### Task prompt
Your answer must match the records word for word and contain no pictures.

### Records from a data source
((
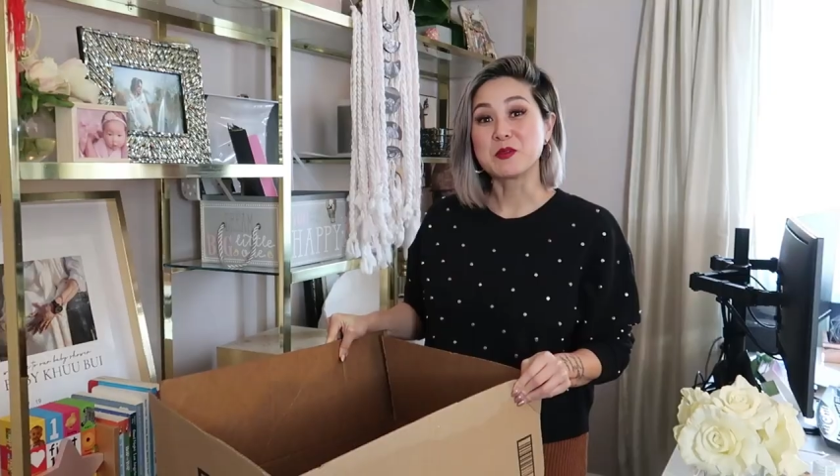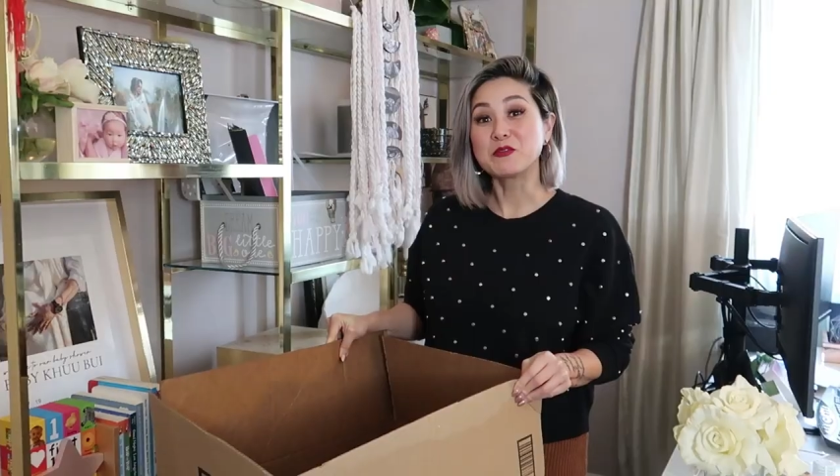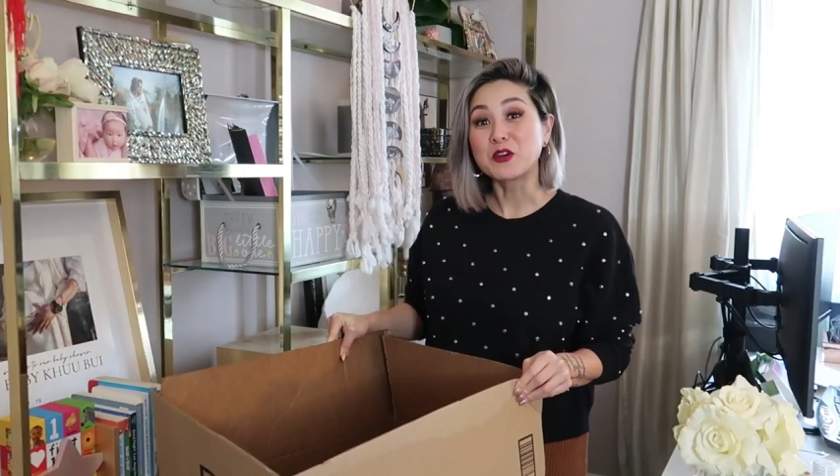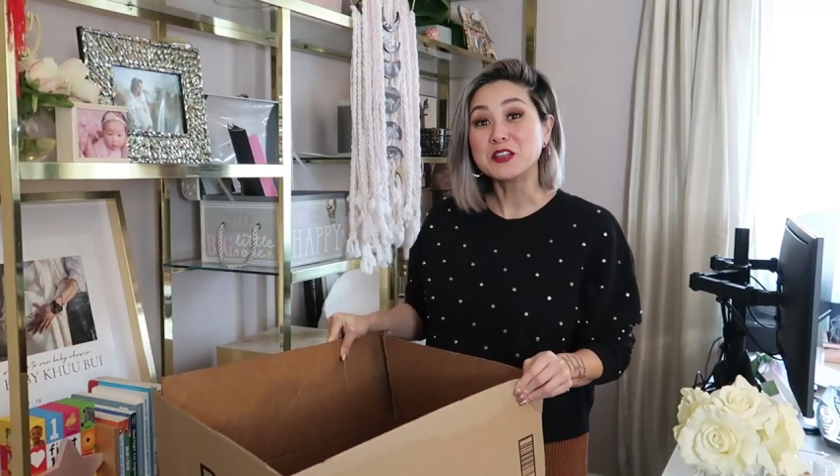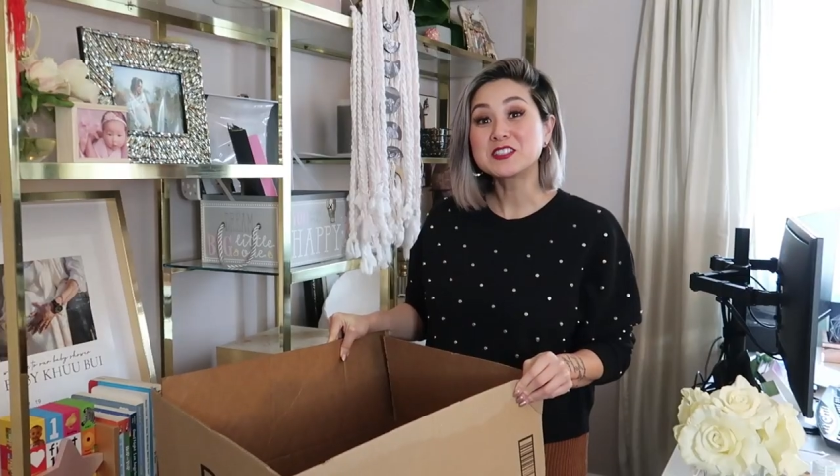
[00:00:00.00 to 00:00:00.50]

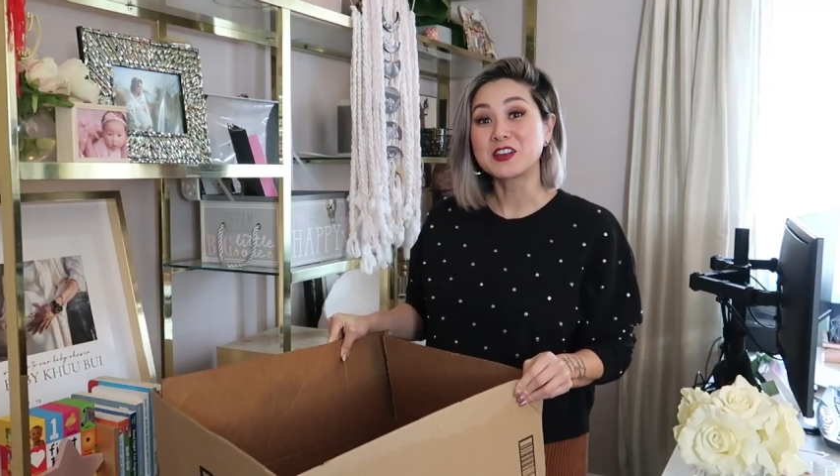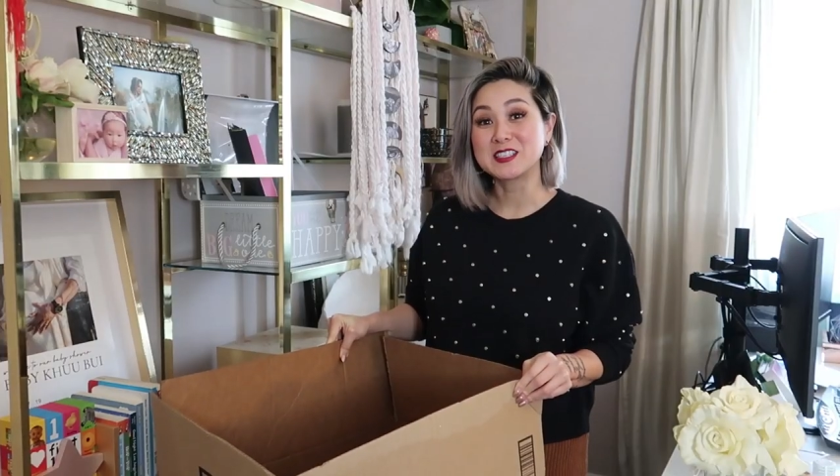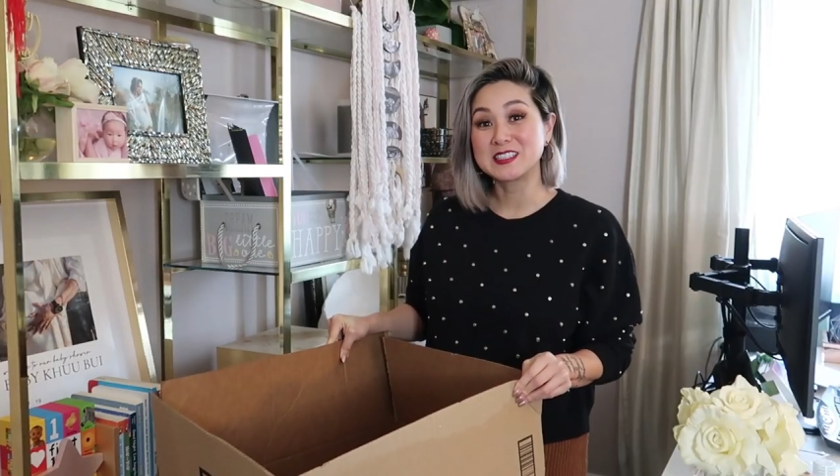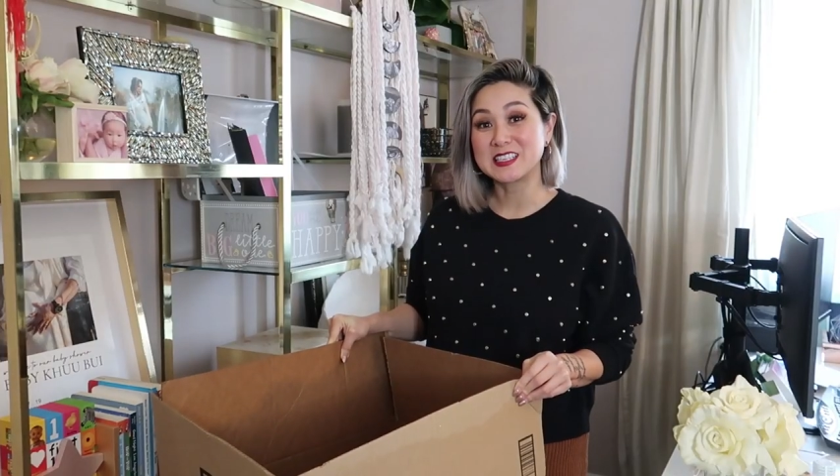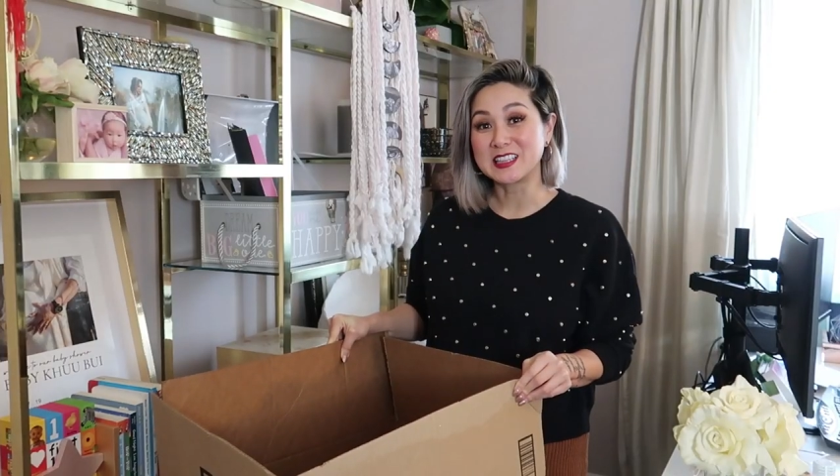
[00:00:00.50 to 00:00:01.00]
Before you start
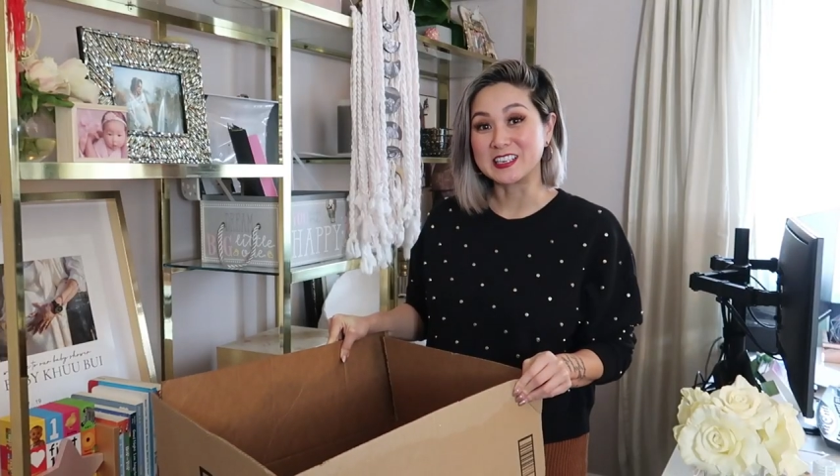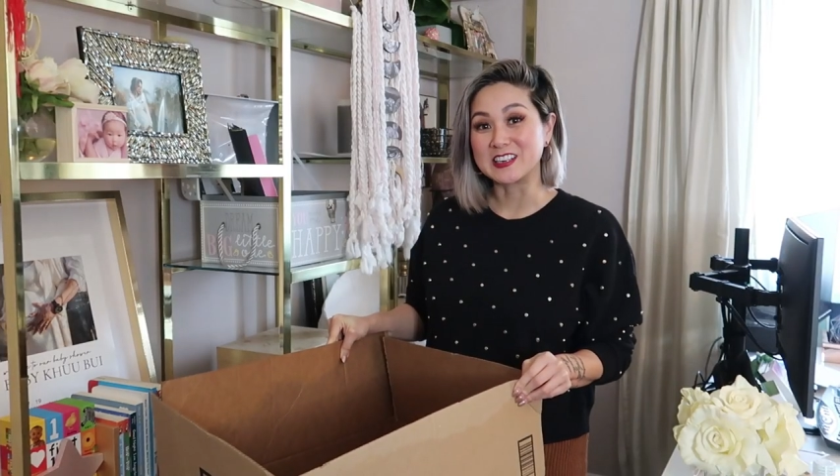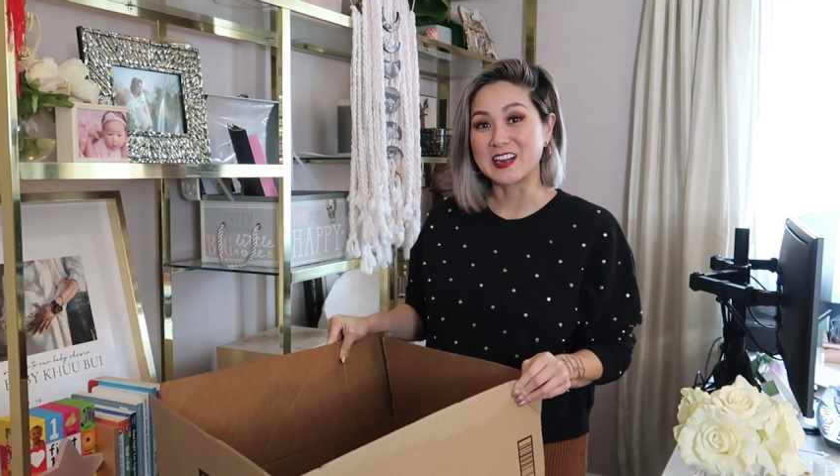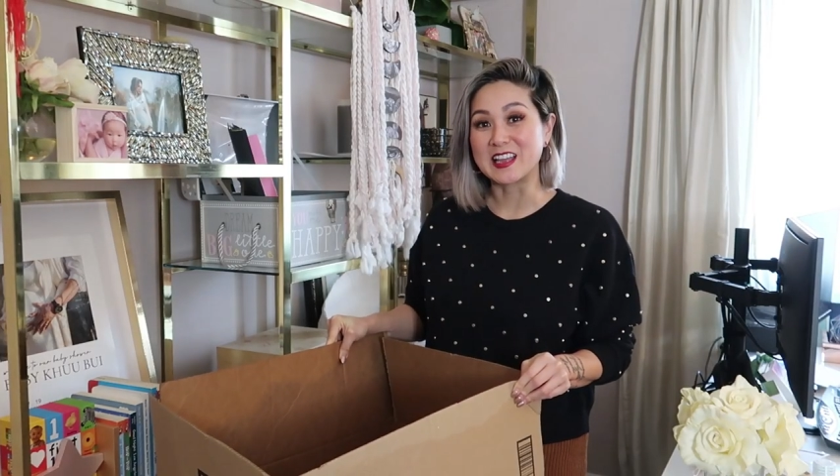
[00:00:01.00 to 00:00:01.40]
to declutter,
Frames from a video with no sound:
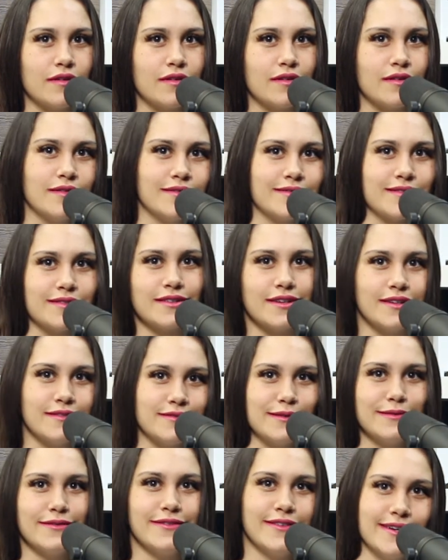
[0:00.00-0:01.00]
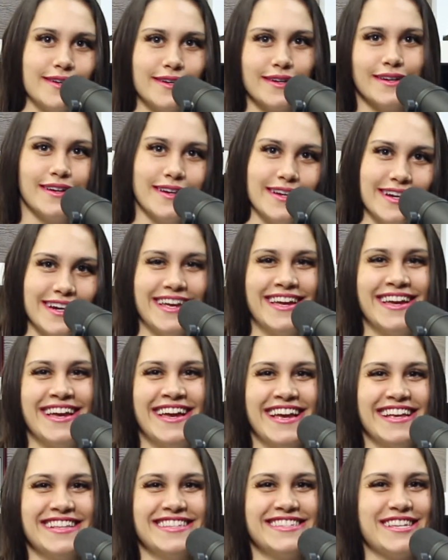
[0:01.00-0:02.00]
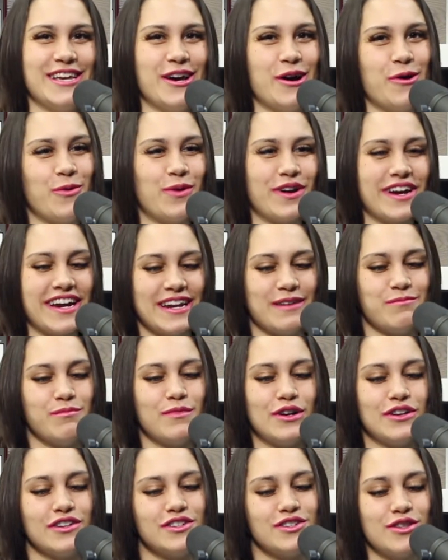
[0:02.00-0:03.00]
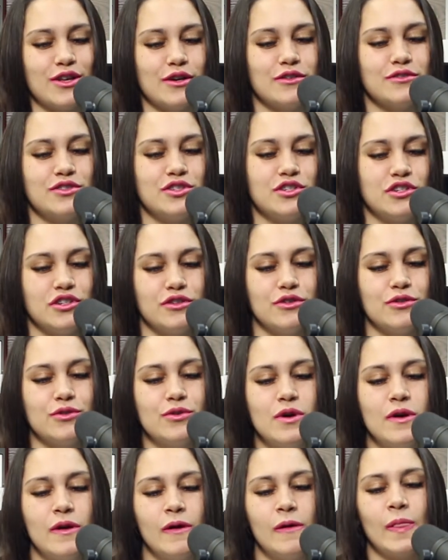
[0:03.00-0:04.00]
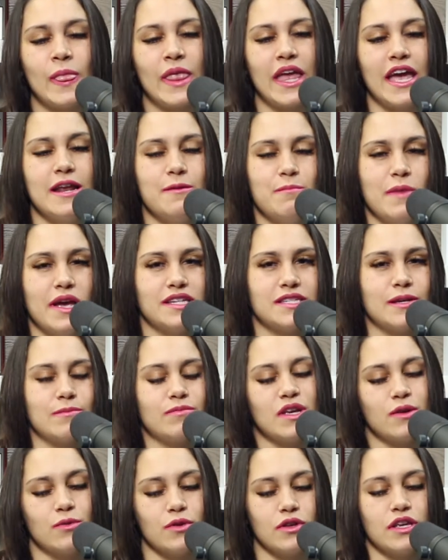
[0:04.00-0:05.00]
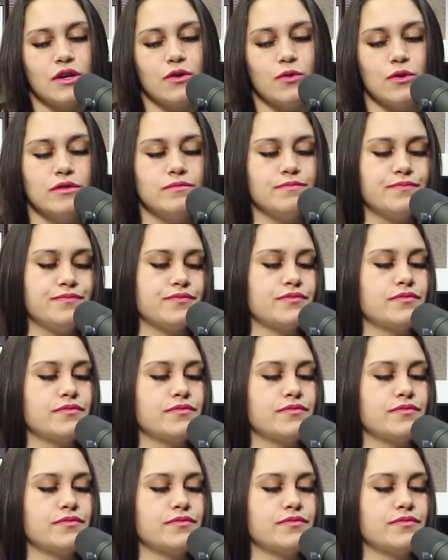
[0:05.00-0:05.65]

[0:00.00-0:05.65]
Oh, that's the one. And so we're going to merge those two and make something really cool.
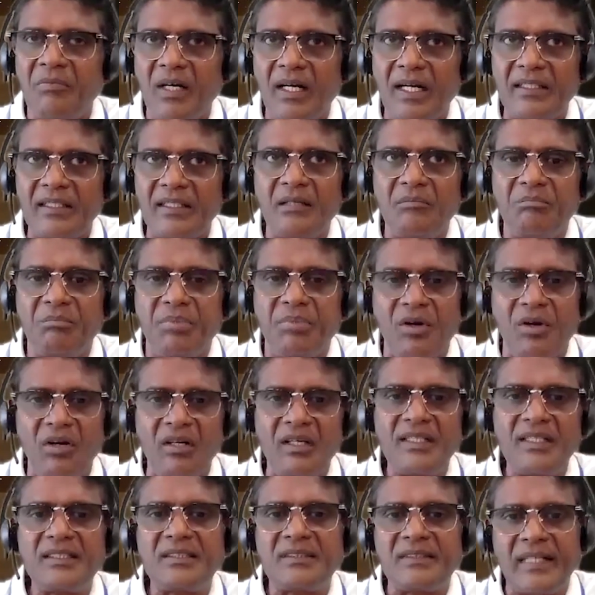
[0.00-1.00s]
at the
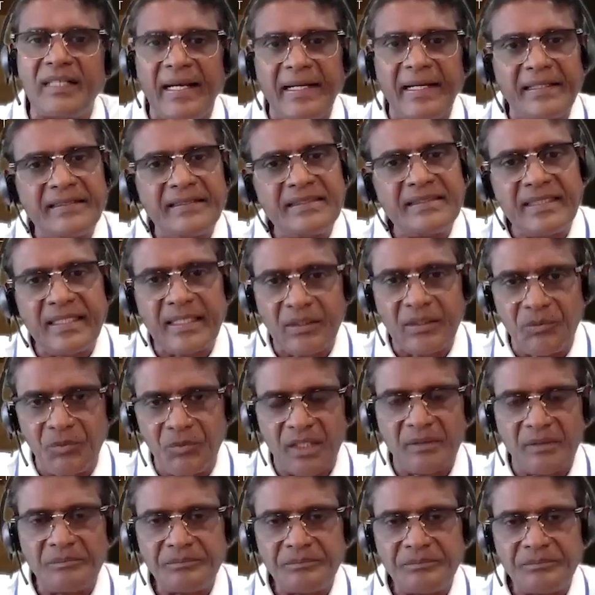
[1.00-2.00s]
broader strategy
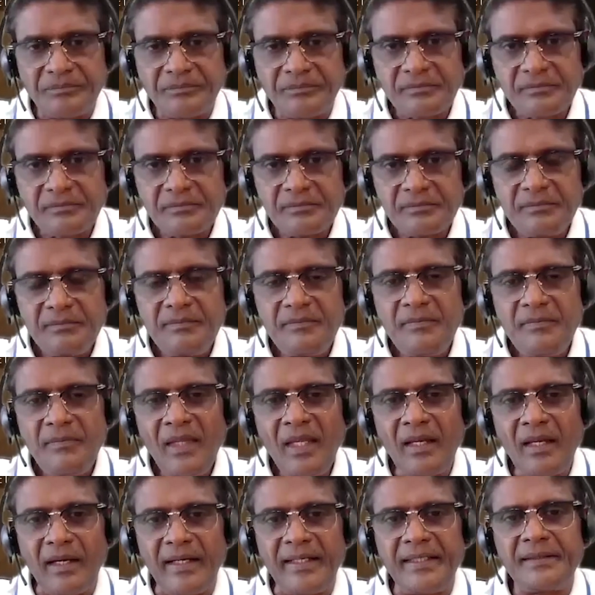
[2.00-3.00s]
level,
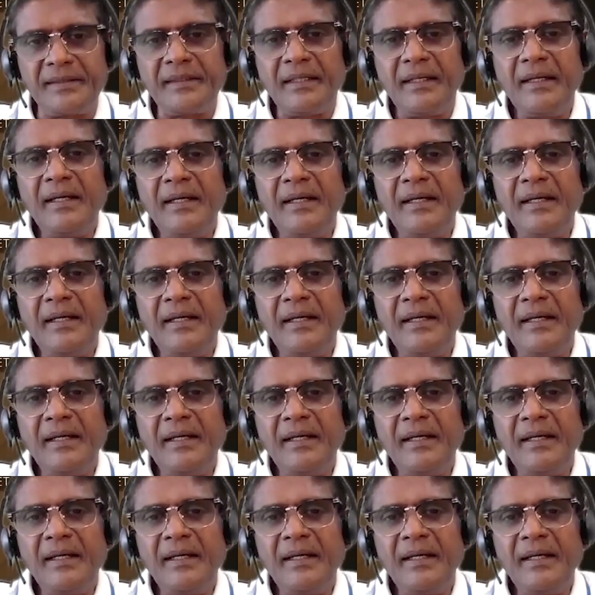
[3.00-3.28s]
right?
))
### Task answer
[00:00:00.00 to 00:00:00.50]

[00:00:00.50 to 00:00:01.00]
Before you start
[00:00:01.00 to 00:00:01.40]
to declutter,
Frames from a video with no sound:
[0:00.00-0:01.00]
[0:01.00-0:02.00]
[0:02.00-0:03.00]
[0:03.00-0:04.00]
[0:04.00-0:05.00]
[0:05.00-0:05.65]

[0:00.00-0:05.65]
Oh, that's the one. And so we're going to merge those two and make something really cool.
[0.00-1.00s]
at the
[1.00-2.00s]
broader strategy
[2.00-3.00s]
level,
[3.00-3.28s]
right?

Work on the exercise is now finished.